▶ **What the task requires**
If an entry holds a picture, drop the picture and restate the rest word for word.

Saved entries
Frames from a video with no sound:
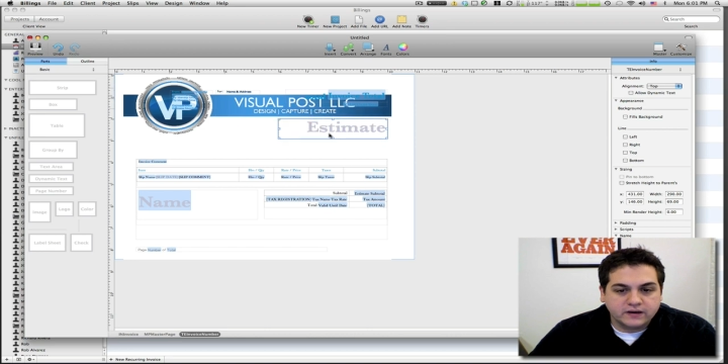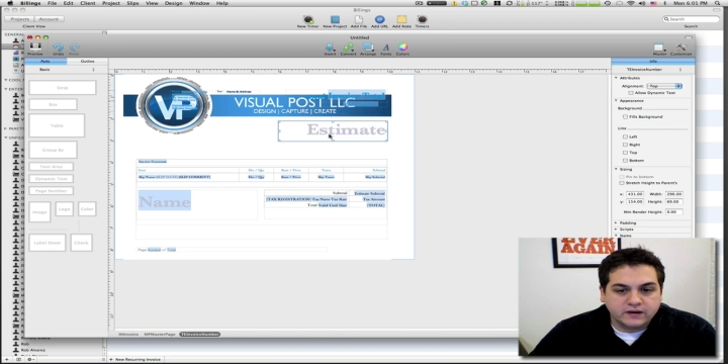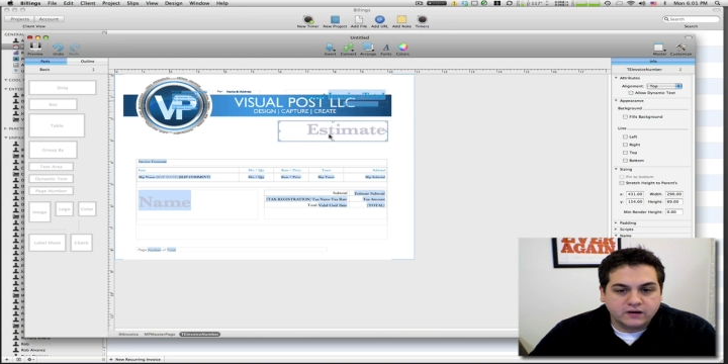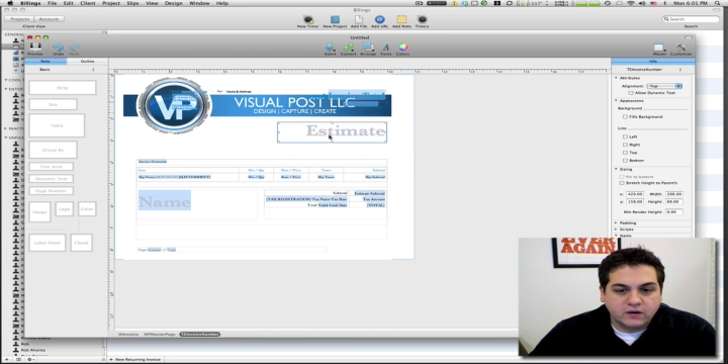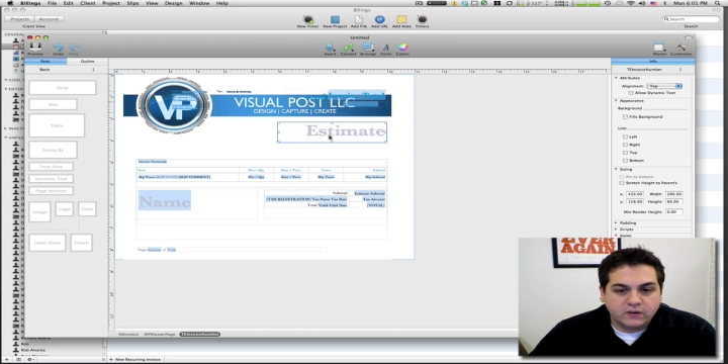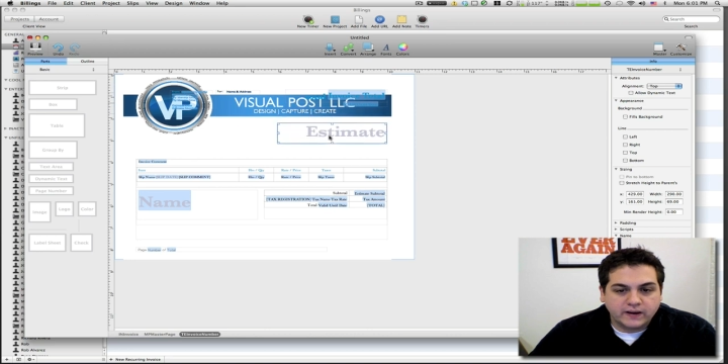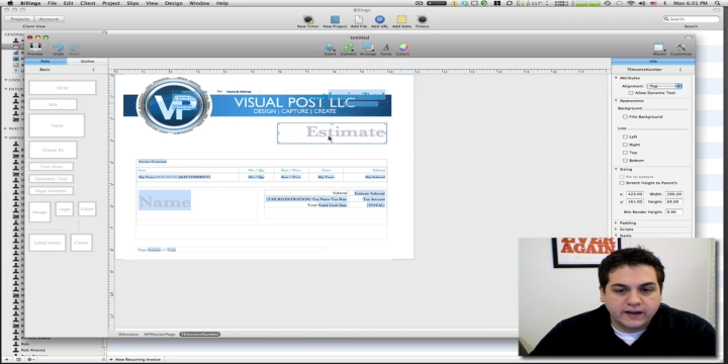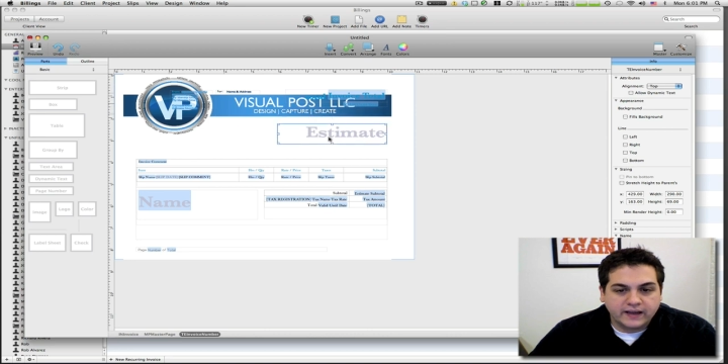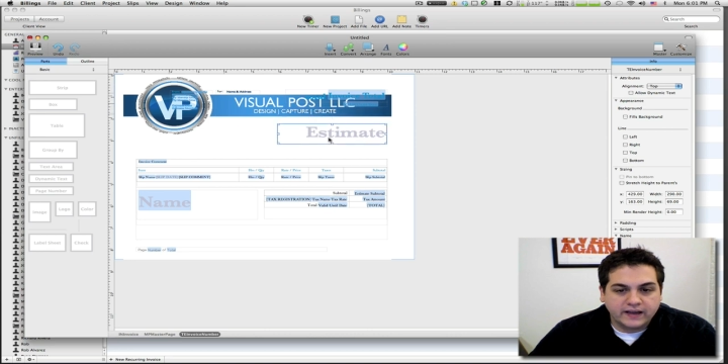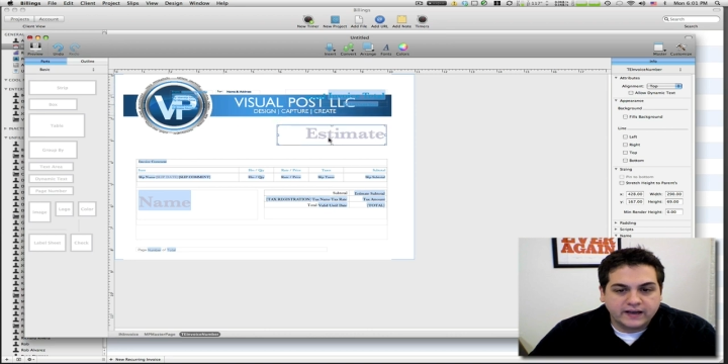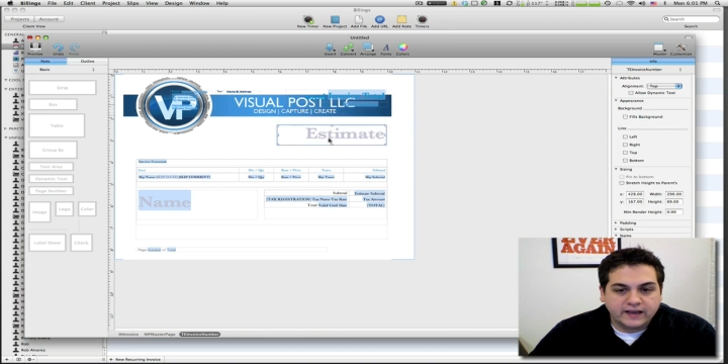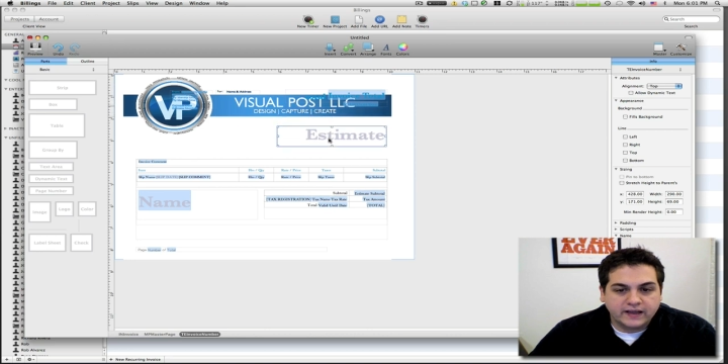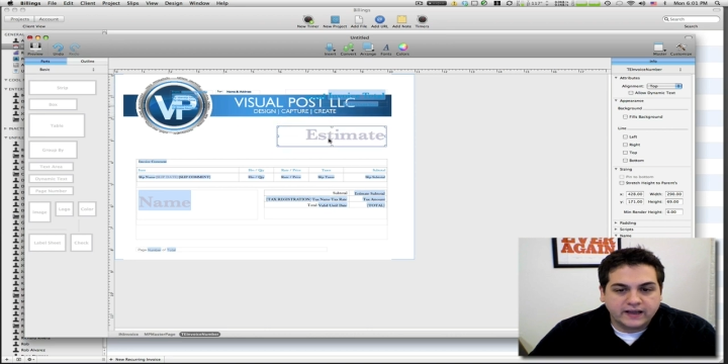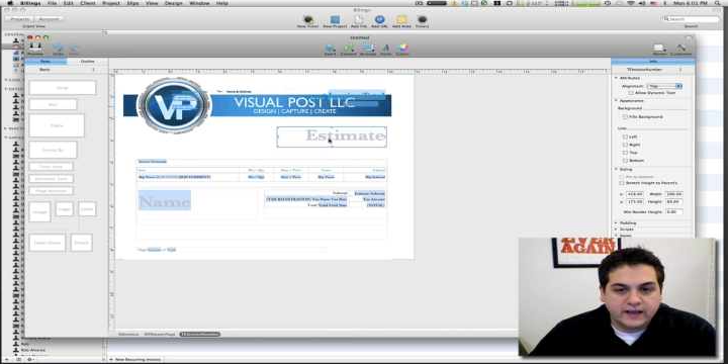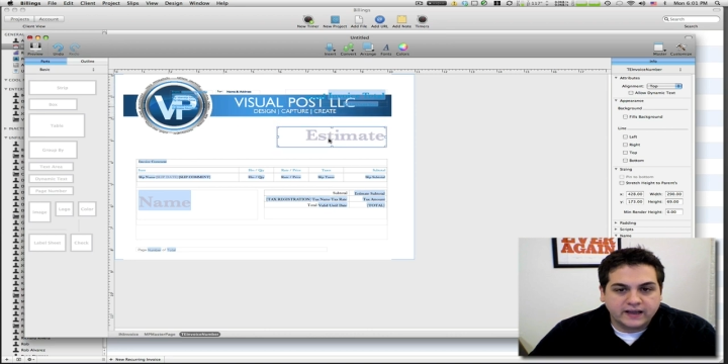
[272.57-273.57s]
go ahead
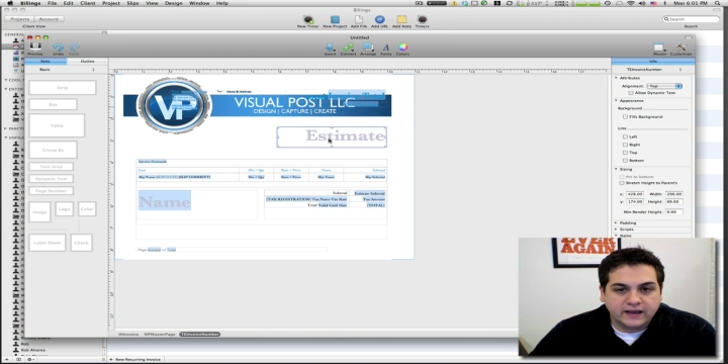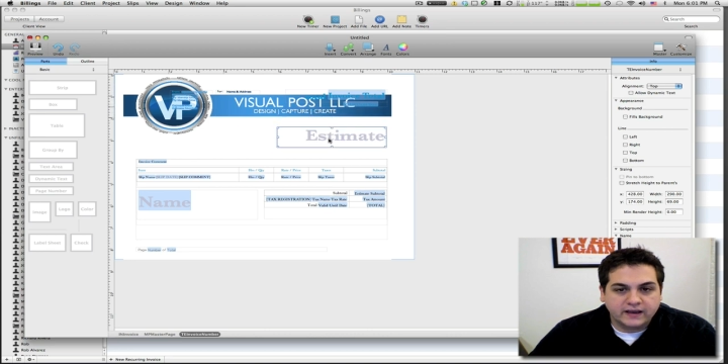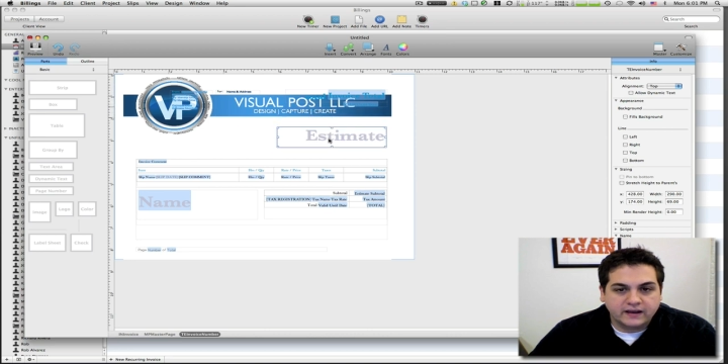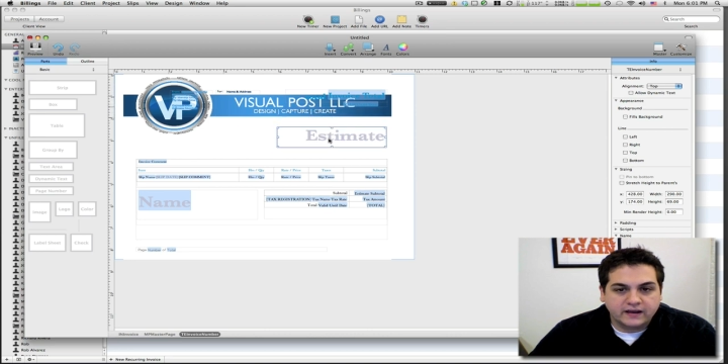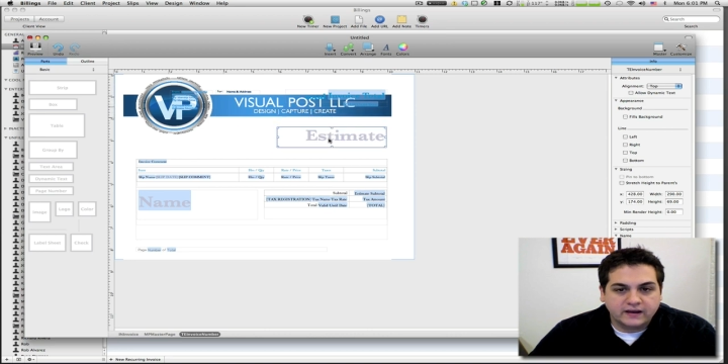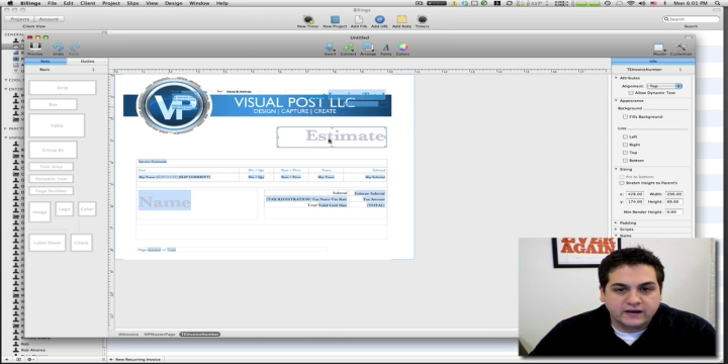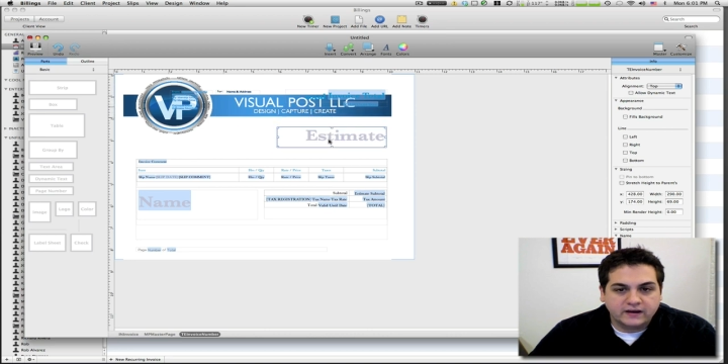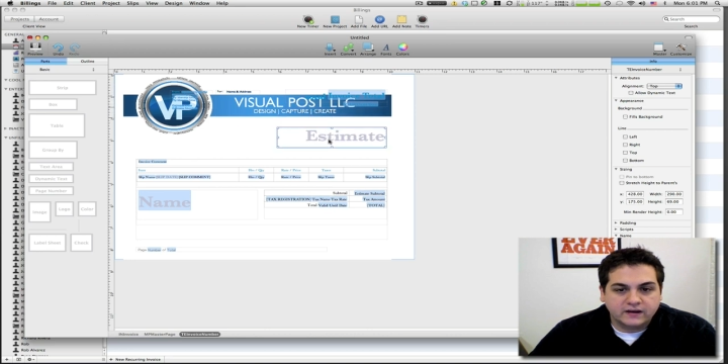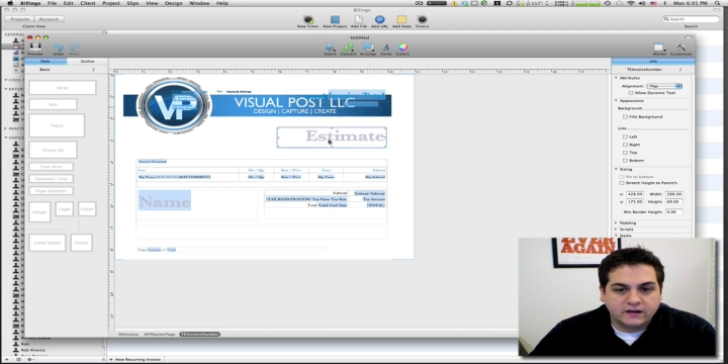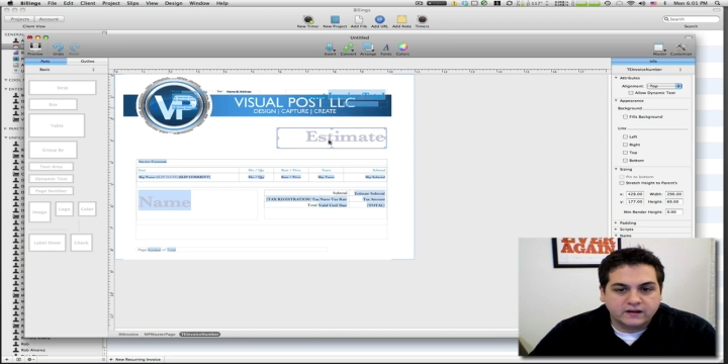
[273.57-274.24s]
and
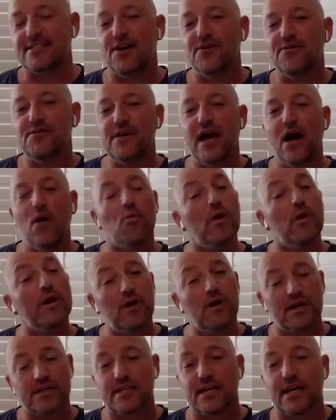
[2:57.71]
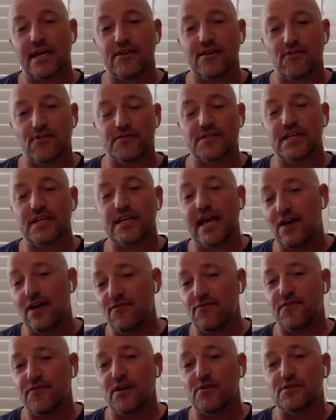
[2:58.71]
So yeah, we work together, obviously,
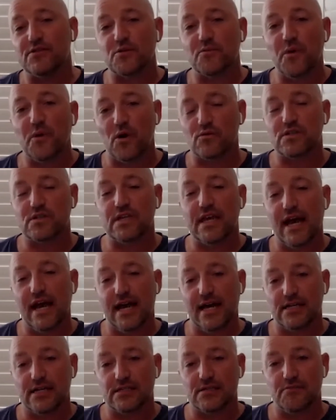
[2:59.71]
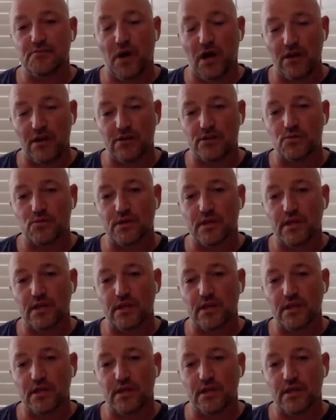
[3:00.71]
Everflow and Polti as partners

▶ **Reply**
Frames from a video with no sound:
[272.57-273.57s]
go ahead
[273.57-274.24s]
and
[2:57.71]
[2:58.71]
So yeah, we work together, obviously,
[2:59.71]
[3:00.71]
Everflow and Polti as partners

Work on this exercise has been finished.